Start of Records for this task

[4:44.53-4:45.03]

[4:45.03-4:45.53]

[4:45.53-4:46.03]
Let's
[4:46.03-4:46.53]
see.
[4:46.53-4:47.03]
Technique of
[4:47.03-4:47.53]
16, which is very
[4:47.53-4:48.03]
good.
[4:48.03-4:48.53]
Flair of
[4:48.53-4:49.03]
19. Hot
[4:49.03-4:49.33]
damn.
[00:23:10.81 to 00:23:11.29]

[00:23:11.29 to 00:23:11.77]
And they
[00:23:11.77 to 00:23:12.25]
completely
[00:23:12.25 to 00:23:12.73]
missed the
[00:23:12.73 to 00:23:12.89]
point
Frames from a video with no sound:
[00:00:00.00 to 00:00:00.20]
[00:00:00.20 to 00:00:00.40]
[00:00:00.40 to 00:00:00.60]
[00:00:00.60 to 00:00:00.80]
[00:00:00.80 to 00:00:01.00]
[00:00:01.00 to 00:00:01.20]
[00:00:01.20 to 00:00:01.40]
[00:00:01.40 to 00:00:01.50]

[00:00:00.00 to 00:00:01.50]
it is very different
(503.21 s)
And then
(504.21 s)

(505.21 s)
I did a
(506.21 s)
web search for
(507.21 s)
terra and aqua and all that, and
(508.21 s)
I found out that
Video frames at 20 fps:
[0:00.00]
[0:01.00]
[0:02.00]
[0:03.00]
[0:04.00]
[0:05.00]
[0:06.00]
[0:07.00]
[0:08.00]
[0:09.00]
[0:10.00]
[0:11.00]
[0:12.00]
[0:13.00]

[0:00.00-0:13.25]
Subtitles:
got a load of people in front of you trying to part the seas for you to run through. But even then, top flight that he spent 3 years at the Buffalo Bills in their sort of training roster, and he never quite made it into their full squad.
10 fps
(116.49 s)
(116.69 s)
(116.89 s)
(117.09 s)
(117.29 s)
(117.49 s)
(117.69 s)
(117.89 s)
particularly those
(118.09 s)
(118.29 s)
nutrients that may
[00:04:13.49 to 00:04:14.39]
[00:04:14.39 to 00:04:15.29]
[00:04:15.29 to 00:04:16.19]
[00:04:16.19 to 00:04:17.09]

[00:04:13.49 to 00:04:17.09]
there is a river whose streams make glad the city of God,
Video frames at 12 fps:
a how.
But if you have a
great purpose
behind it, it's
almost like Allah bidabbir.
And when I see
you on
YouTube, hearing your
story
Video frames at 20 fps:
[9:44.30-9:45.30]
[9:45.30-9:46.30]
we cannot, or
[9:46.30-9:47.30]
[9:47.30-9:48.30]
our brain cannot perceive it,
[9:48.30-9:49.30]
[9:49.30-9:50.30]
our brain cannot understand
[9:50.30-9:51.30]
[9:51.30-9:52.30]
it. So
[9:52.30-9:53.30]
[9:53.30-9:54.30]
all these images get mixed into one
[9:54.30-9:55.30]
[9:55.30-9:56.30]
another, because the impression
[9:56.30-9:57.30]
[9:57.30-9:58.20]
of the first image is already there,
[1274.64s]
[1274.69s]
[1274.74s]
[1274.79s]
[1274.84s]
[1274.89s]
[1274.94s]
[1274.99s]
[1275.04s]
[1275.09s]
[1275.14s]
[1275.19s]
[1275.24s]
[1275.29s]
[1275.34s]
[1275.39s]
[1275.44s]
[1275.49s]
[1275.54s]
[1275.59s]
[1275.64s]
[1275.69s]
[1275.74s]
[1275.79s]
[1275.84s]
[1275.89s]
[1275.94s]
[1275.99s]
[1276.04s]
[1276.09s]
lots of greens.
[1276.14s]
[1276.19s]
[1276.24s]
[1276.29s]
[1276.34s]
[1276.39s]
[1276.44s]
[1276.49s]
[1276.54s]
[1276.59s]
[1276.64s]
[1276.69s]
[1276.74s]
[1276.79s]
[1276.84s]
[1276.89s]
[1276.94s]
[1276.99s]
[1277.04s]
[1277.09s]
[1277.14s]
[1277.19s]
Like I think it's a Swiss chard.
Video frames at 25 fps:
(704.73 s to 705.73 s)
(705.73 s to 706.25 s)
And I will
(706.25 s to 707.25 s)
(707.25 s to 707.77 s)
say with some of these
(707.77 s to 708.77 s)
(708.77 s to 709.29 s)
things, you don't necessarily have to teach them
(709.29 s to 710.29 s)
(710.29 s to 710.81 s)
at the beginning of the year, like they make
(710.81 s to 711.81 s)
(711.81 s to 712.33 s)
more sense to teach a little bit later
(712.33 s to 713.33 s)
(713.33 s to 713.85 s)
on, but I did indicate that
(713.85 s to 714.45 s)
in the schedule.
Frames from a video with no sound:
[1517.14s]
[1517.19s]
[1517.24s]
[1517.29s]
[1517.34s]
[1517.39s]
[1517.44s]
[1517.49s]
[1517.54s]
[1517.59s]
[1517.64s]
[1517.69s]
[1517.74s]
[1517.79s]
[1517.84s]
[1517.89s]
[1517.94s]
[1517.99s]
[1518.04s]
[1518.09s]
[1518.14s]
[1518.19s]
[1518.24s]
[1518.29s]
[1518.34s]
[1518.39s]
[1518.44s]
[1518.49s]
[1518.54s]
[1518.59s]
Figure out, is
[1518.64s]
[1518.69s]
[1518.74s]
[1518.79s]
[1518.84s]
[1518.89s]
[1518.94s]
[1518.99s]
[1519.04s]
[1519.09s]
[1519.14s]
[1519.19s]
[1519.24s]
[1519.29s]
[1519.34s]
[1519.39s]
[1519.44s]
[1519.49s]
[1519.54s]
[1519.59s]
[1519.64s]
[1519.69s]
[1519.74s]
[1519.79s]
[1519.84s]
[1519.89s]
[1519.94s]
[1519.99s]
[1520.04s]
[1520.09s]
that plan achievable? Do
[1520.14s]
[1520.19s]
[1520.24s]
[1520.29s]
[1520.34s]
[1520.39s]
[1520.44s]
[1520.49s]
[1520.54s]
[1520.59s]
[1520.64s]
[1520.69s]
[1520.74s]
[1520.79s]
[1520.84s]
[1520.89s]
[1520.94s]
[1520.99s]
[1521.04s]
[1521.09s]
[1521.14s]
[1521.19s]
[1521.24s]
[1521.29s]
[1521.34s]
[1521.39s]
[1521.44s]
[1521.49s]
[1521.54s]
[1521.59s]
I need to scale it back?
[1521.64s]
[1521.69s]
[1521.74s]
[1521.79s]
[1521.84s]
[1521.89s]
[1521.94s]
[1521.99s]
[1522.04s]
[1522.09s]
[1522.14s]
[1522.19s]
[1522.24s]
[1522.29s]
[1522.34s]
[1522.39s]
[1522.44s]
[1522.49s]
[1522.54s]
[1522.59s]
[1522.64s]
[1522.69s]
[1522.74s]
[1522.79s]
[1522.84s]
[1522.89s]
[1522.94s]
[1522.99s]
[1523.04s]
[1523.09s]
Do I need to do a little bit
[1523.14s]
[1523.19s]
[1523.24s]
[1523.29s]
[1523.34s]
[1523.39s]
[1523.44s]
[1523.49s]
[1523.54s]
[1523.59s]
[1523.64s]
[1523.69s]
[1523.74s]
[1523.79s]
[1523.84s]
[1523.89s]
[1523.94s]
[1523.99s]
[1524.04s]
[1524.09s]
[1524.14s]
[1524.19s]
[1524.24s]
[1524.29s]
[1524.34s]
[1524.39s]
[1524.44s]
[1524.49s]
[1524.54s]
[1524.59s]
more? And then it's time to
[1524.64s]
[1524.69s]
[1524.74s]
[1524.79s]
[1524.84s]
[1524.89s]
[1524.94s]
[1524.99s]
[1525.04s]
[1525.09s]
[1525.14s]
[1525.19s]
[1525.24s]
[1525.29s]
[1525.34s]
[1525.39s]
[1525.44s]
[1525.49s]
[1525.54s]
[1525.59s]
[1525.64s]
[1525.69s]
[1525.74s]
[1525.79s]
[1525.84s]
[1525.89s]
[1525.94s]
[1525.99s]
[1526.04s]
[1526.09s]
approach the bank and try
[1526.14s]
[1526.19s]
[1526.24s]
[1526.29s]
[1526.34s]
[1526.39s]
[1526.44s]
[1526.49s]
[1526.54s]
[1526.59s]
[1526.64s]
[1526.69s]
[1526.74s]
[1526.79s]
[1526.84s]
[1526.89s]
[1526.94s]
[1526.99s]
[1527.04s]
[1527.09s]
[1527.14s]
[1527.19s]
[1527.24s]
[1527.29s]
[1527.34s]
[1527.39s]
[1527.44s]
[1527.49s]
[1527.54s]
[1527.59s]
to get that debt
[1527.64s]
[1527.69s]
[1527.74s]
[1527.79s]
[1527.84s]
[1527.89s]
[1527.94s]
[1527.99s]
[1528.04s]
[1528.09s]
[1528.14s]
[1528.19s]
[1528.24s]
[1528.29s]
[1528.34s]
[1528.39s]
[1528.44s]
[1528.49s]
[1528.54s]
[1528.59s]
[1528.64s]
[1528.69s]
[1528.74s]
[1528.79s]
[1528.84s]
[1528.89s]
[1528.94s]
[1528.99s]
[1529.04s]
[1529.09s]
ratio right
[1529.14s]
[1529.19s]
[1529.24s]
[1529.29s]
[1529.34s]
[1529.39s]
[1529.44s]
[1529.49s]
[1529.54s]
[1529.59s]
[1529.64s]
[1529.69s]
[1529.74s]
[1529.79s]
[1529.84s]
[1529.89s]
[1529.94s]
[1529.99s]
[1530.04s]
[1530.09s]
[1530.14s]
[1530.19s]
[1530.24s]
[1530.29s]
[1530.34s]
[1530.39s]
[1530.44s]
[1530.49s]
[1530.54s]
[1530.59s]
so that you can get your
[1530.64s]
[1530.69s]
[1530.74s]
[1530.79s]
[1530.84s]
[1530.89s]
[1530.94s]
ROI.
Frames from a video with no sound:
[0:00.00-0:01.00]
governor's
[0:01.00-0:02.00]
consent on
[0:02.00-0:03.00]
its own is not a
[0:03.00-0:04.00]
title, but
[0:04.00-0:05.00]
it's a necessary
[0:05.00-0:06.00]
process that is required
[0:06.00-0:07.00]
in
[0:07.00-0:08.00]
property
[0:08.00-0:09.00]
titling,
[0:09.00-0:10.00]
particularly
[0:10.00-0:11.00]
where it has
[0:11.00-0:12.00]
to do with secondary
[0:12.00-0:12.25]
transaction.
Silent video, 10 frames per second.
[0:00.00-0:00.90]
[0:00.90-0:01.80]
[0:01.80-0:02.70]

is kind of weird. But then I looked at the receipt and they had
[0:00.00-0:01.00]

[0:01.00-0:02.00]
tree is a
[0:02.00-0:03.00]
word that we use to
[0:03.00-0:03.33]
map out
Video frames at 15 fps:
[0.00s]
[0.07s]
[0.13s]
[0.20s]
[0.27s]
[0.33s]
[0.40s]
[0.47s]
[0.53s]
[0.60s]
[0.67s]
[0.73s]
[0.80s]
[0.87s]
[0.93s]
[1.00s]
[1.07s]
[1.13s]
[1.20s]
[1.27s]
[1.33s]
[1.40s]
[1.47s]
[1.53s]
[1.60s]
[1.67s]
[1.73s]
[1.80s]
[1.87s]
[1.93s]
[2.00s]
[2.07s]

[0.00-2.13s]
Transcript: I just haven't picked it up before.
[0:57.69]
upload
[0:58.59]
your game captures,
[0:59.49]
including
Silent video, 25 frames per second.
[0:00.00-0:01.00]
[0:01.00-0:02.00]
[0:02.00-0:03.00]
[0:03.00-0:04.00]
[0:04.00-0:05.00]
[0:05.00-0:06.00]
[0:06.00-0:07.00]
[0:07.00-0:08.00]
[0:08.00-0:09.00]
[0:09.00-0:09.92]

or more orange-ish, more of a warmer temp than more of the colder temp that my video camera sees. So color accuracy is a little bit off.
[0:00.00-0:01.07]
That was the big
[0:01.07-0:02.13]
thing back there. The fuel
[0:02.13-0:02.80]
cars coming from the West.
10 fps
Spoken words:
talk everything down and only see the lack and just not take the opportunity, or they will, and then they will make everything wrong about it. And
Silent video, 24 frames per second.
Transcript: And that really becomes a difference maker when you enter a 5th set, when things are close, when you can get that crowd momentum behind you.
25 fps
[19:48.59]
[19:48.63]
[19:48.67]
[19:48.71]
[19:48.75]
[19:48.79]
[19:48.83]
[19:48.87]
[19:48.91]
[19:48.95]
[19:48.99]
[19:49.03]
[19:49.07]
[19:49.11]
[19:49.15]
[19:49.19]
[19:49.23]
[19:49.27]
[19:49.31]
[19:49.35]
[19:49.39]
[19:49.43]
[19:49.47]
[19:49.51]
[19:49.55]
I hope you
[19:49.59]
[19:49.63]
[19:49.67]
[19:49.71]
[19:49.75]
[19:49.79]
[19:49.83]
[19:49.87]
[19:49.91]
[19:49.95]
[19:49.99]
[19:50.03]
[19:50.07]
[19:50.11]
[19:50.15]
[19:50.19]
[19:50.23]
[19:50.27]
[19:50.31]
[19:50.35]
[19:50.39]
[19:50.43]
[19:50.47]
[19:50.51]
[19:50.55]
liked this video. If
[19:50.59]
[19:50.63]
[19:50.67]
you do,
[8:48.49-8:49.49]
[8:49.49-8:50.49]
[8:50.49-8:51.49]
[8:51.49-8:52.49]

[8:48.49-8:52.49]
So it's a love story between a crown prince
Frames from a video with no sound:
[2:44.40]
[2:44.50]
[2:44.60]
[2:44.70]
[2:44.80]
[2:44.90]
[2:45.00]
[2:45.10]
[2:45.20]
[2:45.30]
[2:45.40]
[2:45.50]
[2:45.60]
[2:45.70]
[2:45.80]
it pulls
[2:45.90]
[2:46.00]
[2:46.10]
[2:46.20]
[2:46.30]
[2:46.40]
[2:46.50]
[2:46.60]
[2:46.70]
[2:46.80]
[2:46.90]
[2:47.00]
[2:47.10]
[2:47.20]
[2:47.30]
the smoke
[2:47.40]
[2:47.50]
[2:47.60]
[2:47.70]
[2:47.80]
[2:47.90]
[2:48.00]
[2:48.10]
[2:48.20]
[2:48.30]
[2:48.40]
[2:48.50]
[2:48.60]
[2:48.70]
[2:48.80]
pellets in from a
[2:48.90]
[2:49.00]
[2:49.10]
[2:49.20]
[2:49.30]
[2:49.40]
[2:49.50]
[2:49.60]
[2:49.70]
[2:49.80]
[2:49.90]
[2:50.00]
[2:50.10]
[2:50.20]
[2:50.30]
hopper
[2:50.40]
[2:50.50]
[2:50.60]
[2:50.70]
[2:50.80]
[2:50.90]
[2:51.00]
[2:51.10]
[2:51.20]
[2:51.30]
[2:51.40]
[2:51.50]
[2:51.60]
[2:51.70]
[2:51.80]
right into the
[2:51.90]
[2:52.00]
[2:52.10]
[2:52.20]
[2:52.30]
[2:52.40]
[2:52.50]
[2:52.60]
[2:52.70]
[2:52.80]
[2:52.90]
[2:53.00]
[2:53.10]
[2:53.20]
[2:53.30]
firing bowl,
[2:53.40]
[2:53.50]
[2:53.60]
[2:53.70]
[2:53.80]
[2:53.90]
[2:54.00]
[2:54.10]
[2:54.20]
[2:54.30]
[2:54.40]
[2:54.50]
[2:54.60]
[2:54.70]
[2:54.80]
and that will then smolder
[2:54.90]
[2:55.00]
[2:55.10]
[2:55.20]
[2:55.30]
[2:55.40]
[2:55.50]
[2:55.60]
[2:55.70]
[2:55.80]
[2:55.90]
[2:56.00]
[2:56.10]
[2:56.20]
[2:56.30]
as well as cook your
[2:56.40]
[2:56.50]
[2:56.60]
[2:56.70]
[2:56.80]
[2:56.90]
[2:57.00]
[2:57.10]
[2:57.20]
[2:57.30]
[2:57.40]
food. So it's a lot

End of Records for this task

The answer should be one number: how many lines in the data contain the word "Silent".

### Your response
3